In an election that could propel Senator Mitch McConnell to become Senate majority leader—a position that would give him wide sway over climate change policy, including influence over the Environmental Protection Agency—, the Kentucky politician declined to respond to a question earlier this month about whether he believes climate change is a real problem. “I’m not a scientist,” McConnell responded in an interview with The Cincinnati Enquirer’s editorial board.
But earlier in his career, when McConnell played a pivotal role on behalf of the tobacco industry against increasing government regulation and taxes, the Republican leader believed he had enough scientific knowledge to question public-health officials.
“There clearly is insufficient science or logic to justify this extreme action,” McConnell said in 1993, at the time enraged that the government had proposed a ban on smoking in federal buildings.
Starting in the 1980s when he joined the US Senate, McConnell sent multiple letters to regulators to question the science behind efforts to curb indoor smoking. In 1995, citing a CRS report, McConnell joined with three other senators to call into question the claim that indoor cigarette smoking causes “increased cancer risk.”

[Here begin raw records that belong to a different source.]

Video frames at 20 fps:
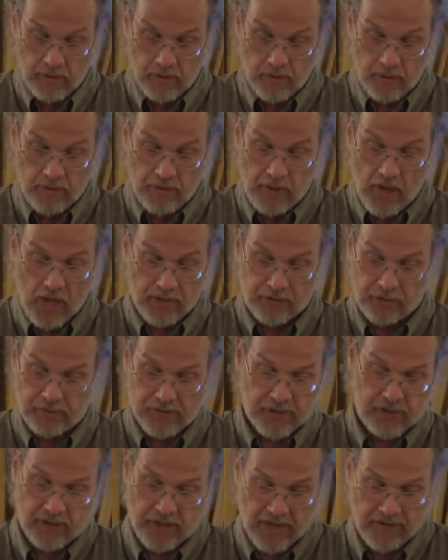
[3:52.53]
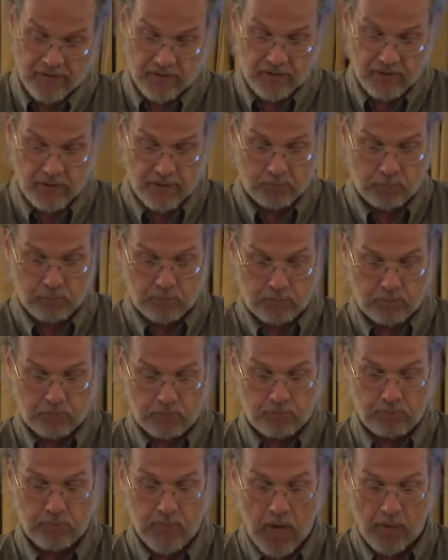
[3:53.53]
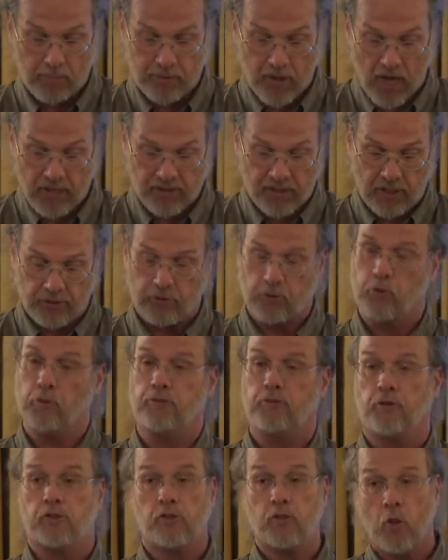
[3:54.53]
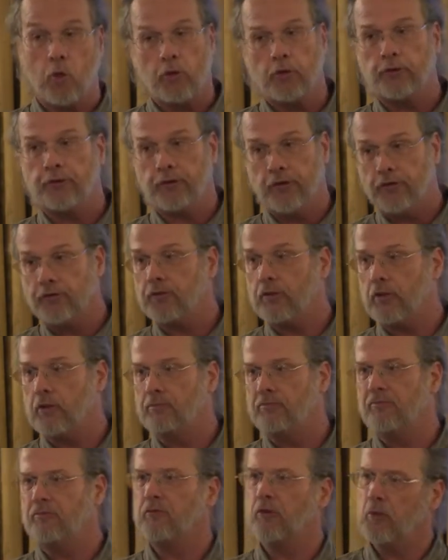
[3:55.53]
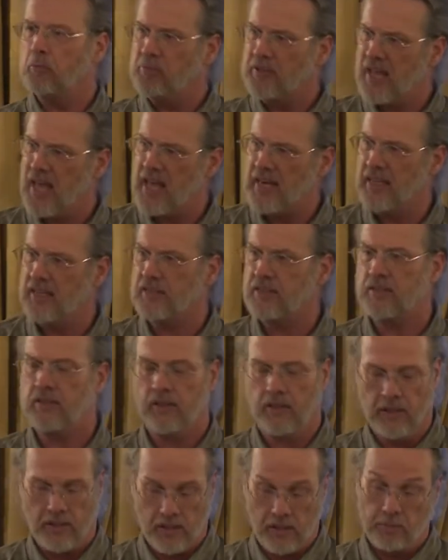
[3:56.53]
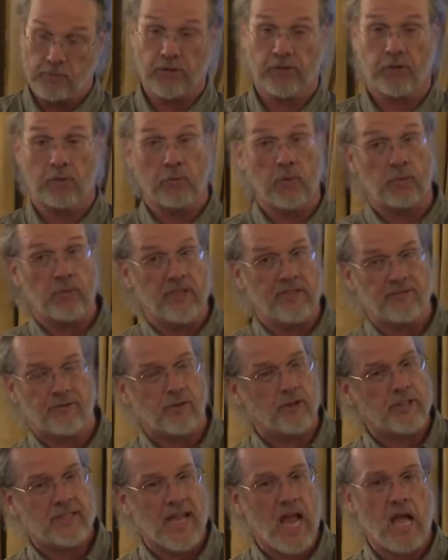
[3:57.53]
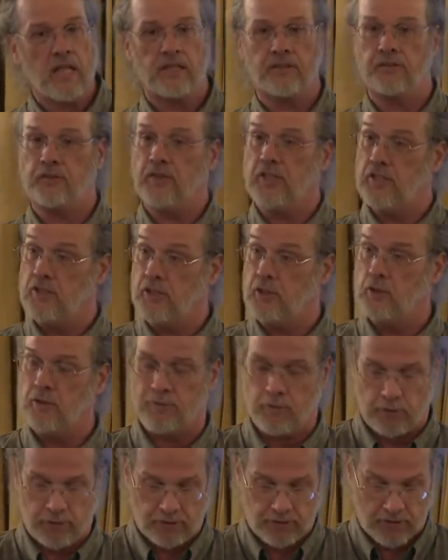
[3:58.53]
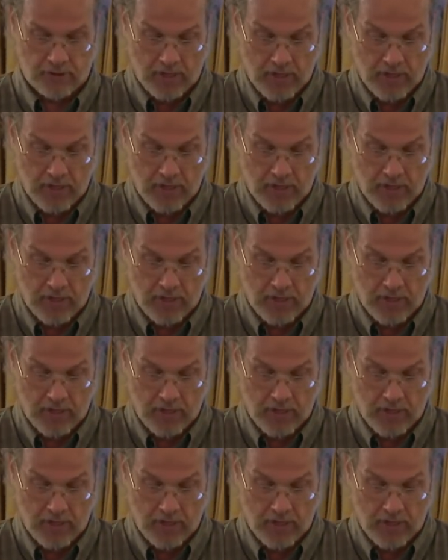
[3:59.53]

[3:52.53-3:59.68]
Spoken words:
Theosophists say this is a process true for a solar system, for a planet, presumably for a galaxy in the universe,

The close working relationship between McConnell and tobacco firms is spelled out in detail as a result of litigation that forced the disclosure of thousands of company documents. E-mails and letters show that representatives of tobacco firms R.J. Reynolds and Philip Morris guided McConnell behind the scenes, providing the senator with talking points that he later used to criticize the FDA for proposing anti-smoking rules. As the Lexington Herald-Leader reported, tobacco industry “attorneys helped draft a bill [McConnell] filed to protect their companies from lawsuits, as well as his correspondence to the White House to oppose federal smoking-prevention programs.”

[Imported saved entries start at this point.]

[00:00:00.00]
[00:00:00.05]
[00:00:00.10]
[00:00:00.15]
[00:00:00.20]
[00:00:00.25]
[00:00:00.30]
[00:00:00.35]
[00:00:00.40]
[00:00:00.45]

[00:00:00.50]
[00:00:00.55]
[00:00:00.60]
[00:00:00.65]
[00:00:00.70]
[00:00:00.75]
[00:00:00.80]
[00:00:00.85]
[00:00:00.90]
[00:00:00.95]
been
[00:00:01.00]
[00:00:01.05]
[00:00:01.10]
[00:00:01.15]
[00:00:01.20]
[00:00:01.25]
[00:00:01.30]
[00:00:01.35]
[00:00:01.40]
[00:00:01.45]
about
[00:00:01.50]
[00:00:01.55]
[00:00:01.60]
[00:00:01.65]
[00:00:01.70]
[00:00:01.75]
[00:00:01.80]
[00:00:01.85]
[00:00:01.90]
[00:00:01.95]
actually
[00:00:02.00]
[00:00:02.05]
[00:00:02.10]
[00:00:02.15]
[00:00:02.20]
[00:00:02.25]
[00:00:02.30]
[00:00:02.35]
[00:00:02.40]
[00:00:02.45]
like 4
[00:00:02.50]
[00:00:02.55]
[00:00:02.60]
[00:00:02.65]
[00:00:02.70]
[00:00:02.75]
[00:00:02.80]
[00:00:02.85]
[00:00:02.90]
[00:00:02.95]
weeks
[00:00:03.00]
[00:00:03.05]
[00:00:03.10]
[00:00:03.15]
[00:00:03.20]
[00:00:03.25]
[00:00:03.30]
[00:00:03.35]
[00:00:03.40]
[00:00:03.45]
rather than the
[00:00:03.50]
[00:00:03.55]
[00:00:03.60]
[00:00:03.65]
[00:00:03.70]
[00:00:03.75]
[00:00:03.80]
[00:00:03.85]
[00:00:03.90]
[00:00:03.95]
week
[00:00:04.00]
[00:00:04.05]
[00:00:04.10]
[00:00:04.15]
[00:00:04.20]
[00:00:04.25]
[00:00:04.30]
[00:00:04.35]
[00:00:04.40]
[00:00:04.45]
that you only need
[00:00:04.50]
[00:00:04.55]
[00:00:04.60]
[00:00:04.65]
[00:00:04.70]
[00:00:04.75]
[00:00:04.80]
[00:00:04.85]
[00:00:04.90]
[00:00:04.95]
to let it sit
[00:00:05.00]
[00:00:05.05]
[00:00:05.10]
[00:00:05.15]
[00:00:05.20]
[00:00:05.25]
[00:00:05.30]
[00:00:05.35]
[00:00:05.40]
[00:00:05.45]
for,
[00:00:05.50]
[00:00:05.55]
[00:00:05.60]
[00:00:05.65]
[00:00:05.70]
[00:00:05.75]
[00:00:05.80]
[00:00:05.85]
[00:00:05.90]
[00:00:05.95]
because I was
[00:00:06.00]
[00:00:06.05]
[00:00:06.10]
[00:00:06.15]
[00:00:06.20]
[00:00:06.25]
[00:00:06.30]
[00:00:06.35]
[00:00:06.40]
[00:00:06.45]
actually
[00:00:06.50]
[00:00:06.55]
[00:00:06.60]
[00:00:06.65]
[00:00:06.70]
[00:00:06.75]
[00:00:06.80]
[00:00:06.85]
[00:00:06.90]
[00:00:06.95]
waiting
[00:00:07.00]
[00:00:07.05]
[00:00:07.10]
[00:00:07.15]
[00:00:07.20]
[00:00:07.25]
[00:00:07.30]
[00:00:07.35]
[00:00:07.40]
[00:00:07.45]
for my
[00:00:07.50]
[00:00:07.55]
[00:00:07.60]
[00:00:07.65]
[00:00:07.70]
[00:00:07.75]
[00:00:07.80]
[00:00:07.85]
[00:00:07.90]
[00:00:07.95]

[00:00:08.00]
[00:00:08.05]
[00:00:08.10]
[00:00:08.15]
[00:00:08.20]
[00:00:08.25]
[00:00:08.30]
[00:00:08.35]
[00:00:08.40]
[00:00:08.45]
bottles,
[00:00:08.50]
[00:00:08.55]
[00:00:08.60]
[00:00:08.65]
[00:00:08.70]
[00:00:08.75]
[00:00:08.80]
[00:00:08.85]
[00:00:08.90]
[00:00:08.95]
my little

In many ways, McConnell’s willingness to help big tobacco was rewarded. The Nation has identified twenty-two different notes from McConnell and his staff to tobacco lobbyists, thanking them for various gifts. “Thank you so much for sending me the beautiful ham,” wrote McConnell in one such note to a representative of the Tobacco Institute. Other letters thank tobacco reps for their gifts of “delicious pecan candies,” “luscious citrus fruit,” Ringo Starr tickets and other tickets to various theater performances and football games.